Pada tahun 1992, terjadi sebuah peristiwa penting yang menandai sejarah kebudayaan suku Dayak di Kalimantan, Indonesia.
Sebuah seminar internasional kebudayaan Dayak diadakan di Pontianak, menjadi momen penting yang menegaskan identitas dan kesatuan etnis Dayak di mata dunia.
Konsensus bersama yang baku; Dayak
Kegiatan ini tidak hanya sebagai ajang pertemuan antarbudaya, tetapi juga menjadi titik balik dalam penyeragaman penulisan nama etnis Dayak yang sebelumnya memiliki variasi penulisan seperti Daya, Daya’, dan Dyak. Disepakati, dalam konsensus seminar itu, penulisan yang baku adalah: Dayak.
Selama ini, perbedaan penulisan nama tersebut kerap menjadi sumber kebingungan serta kurangnya konsistensi dalam pengakuan etnis dan kebudayaan Dayak baik di tingkat nasional maupun internasional.

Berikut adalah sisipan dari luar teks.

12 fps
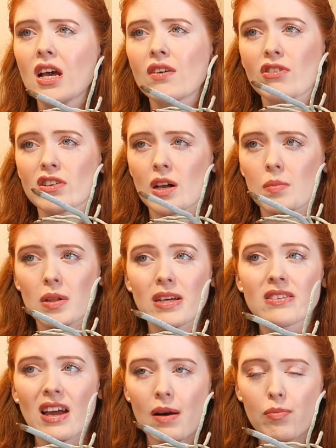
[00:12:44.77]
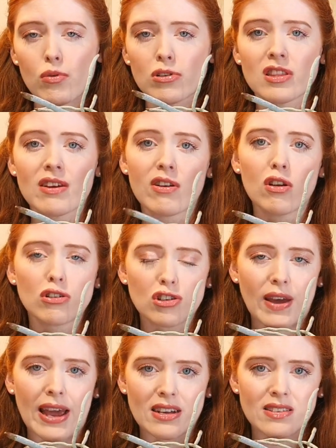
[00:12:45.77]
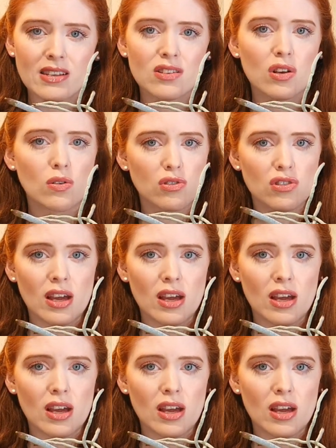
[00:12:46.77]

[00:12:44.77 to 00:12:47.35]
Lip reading: For example, in tap water there are a lot of excess salts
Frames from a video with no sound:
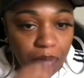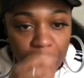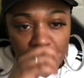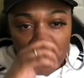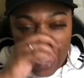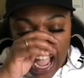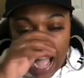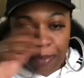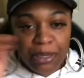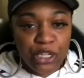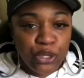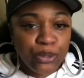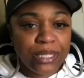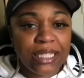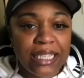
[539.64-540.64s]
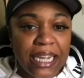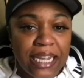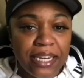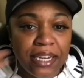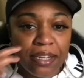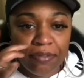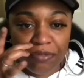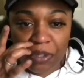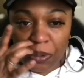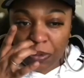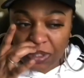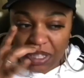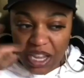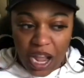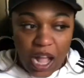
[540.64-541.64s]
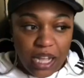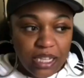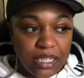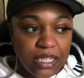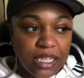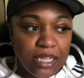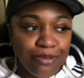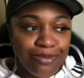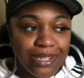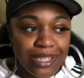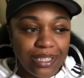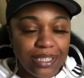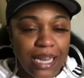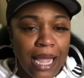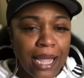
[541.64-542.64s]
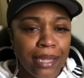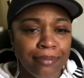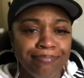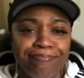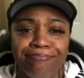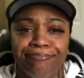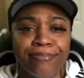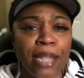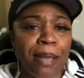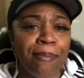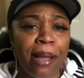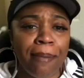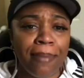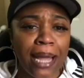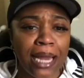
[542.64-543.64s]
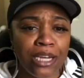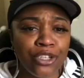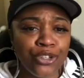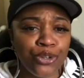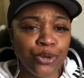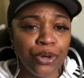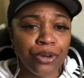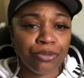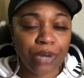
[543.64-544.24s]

I'm gonna do a stand-up view so y'all can see what like my body's doing right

Seminar tersebut berhasil mengumpulkan para pemuka adat, akademisi, dan perwakilan dari berbagai komunitas Dayak dari seluruh Kalimantan. Diskusi dan dialog yang terjadi di seminar tersebut membuka ruang untuk menyatukan persepsi dan memperkuat identitas etnis Dayak.
Baca Dayak Taman : Konversi Disertasi Thambun Anyang Menjadi Buku Bermutu
Kesepakatan untuk menyatukan penulisan nama etnis menjadi “Dayak” merupakan langkah simbolis namun strategis dalam rangka memperkuat solidaritas dan identitas bersama. Hal ini penting tidak hanya dalam konteks pengakuan kebudayaan tetapi juga dalam memperjuangkan hak-hak sosial, politik, dan ekonomi suku Dayak. Penyeragaman ini membantu memudahkan komunikasi dan dokumentasi yang berkaitan dengan kebudayaan dan hak-hak masyarakat Dayak, serta memperkuat posisi mereka dalam diskursus nasional maupun global.

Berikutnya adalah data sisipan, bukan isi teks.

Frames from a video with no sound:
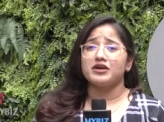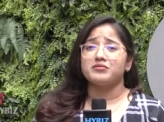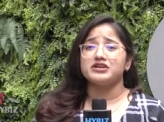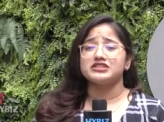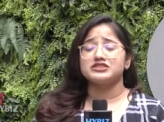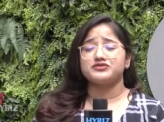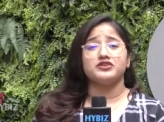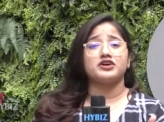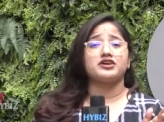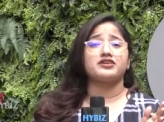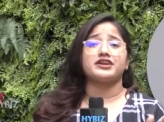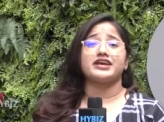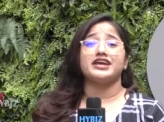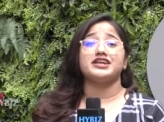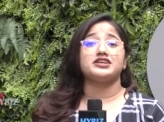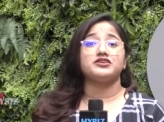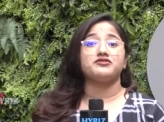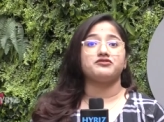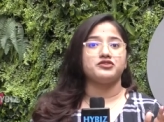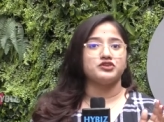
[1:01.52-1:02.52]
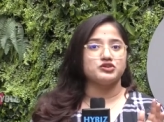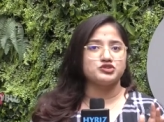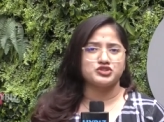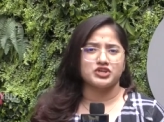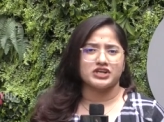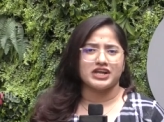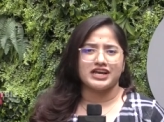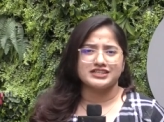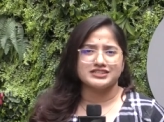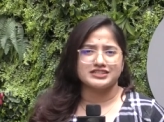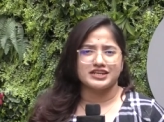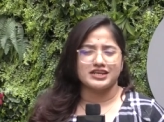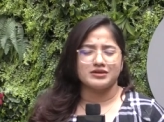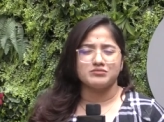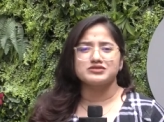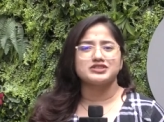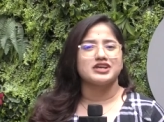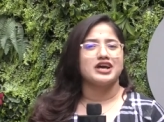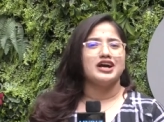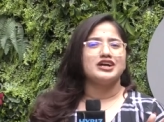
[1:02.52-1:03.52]
famous for creating fusion ice
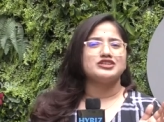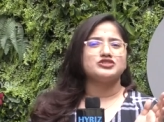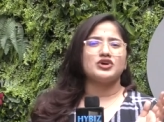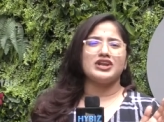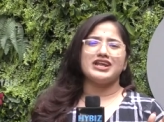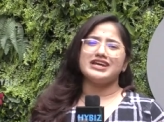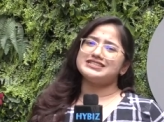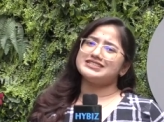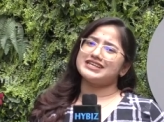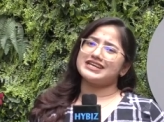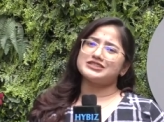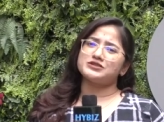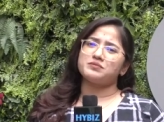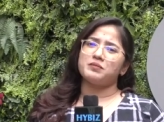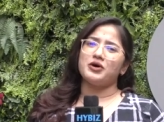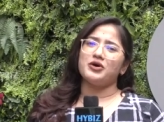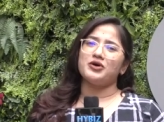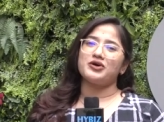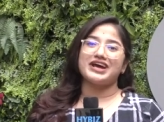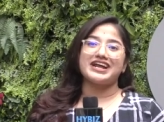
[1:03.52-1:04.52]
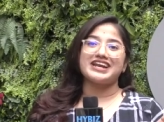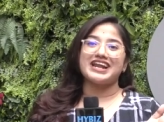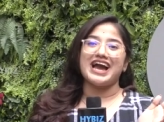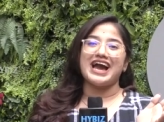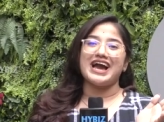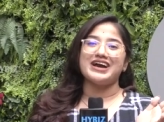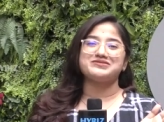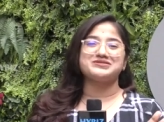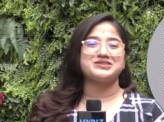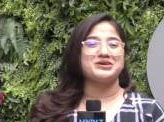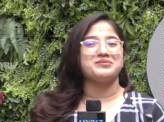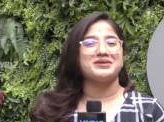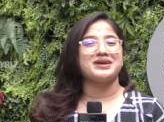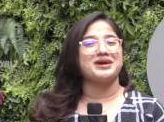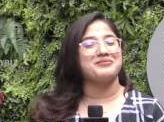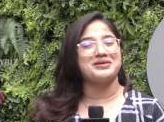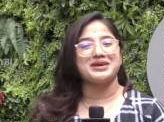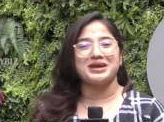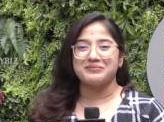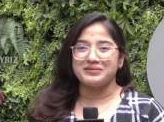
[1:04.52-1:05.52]
cream. So let's explore and have some
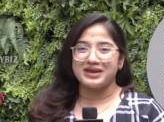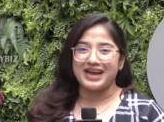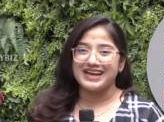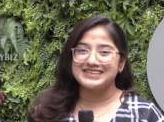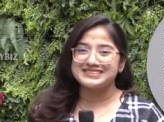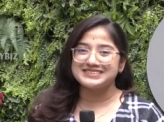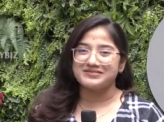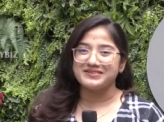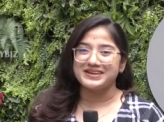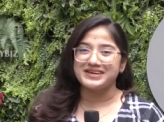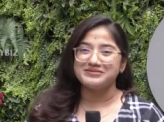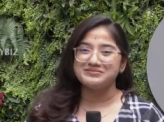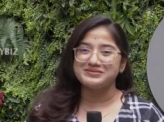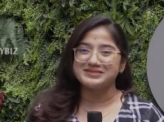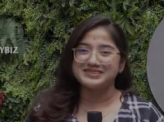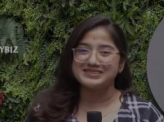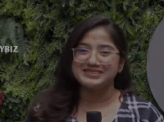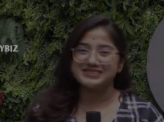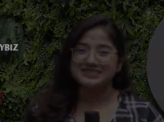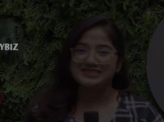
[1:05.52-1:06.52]
yummy yummy ice cream.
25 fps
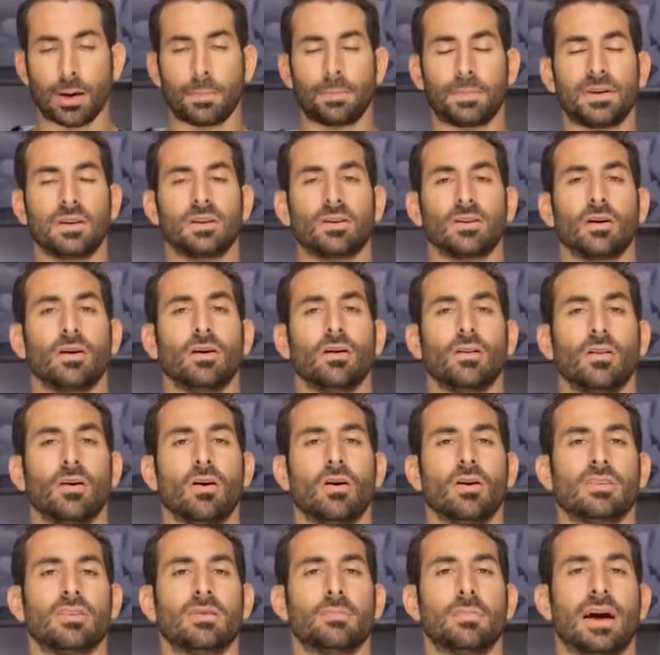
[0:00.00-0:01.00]
up here
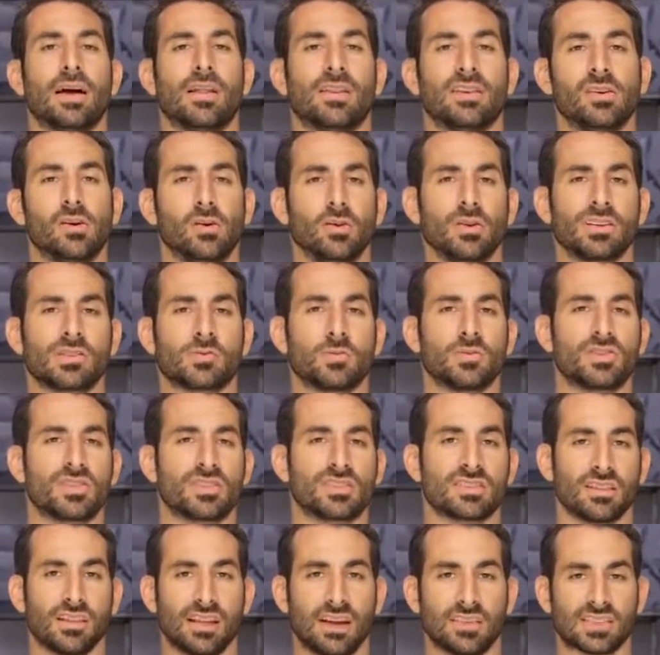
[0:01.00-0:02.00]
along the malleolus, which is
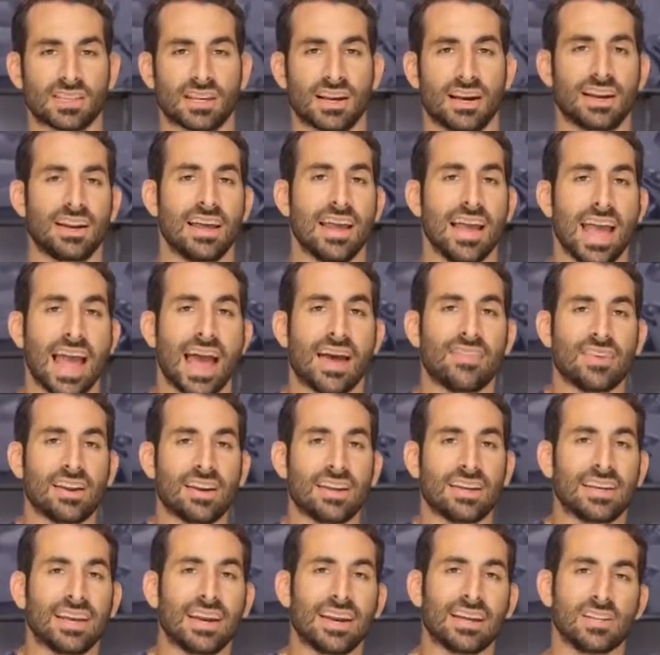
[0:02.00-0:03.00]
the left side, and then
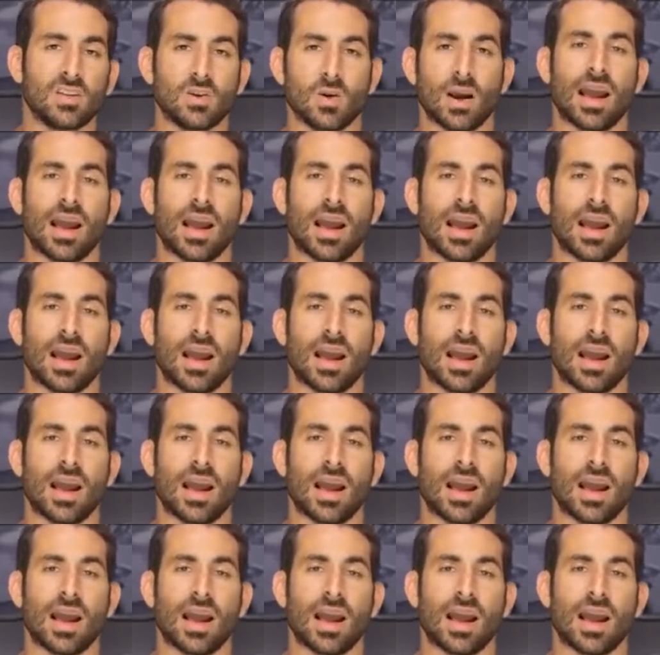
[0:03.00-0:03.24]
again, you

Florus, Juweng, dan Julipin
Penyeragaman nama ini juga memicu kebangkitan dan kebanggaan etnis Dayak dalam mempromosikan dan melestarikan warisan budaya mereka, dari tarian tradisional, musik, ritual adat, hingga pengelolaan lingkungan hidup yang berkelanjutan. Ini membantu membawa masalah-masalah yang dihadapi oleh suku Dayak, seperti hak atas tanah, deforestasi, dan marginalisasi sosial, ke dalam perhatian yang lebih luas.

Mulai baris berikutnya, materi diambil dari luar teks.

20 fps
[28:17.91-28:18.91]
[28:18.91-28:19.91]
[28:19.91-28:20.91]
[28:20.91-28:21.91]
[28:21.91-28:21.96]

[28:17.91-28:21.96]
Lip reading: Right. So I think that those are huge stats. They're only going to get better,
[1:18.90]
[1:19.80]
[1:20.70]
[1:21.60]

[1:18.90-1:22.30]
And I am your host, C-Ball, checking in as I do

Perubahan ini telah mendorong penerbitan buku, penelitian, dan artikel yang konsisten menggunakan nama “Dayak”, yang sebelumnya sering kali tidak konsisten. Ini tidak hanya membantu dalam dokumentasi akademis tetapi juga dalam kegiatan advokasi dan pembuatan kebijakan.

Juweng dan Julipin bersama rekannya Paulus Florus dan sejumlah tokoh muda intelektual Dayak lainnya, dalam kerja sama yang produktif dengan Konferensi Waligereja Indonesia (LP3S-KWI), berhasil mendirikan Institute of Dayakologi Research and Development (IDRD). Inisiatif ini kemudian berkembang menjadi Institut Dayakologi (ID), yang bertindak sebagai tonggak penting dalam pelestarian dan penelitian budaya Dayak.
Baca “Prosiding Kongres Internasional: Kebudayaan Dayak 1: Menjadi Dayak”
Institut ini, pada masa keemasannya sebelum tragedi kebakaran yang menghancurkan kantornya di Jalan Imam Bonjol, termasuk arsip berharga yang ia simpan, telah memainkan peran kunci dalam meneliti dan memublikasikan informasi tentang berbagai aspek kebudayaan Dayak. Melalui majalah Kalimantan Review, IDRD dikenal luas dan dihormati sebagai sumber rujukan akademis yang berkualitas tinggi, mengkaji ratusan folklor serta berbagai aspek kesenian, budaya, dan adat istiadat Dayak.
Lembaga ini juga berperan penting dalam menyelenggarakan Seminar Internasional Kebudayaan Dayak tahun 1992 di Pontianak, Kalimantan Barat, yang menjadi sebuah momen penting dalam sejarah Dayak.
Seminar ini dihadiri oleh para wakil Dayak dari berbagai penjuru Borneo, serta intelektual, cendekiawan, peneliti, dan penulis, termasuk yang non-Dayak. Kesuksesan seminar ini tidak lepas dari kerja keras dan dedikasi berbagai pihak yang terlibat.
Saya, walaupun tidak secara fisik aktif dalam seminar tersebut, memainkan peran signifikan di belakang layar. Sebagai wakil dari penerbit PT Grasindo di Jakarta, yang merupakan anak perusahaan dari Kelompok Kompas Gramedia, saya terlibat dalam proses penerbitan prosiding seminar.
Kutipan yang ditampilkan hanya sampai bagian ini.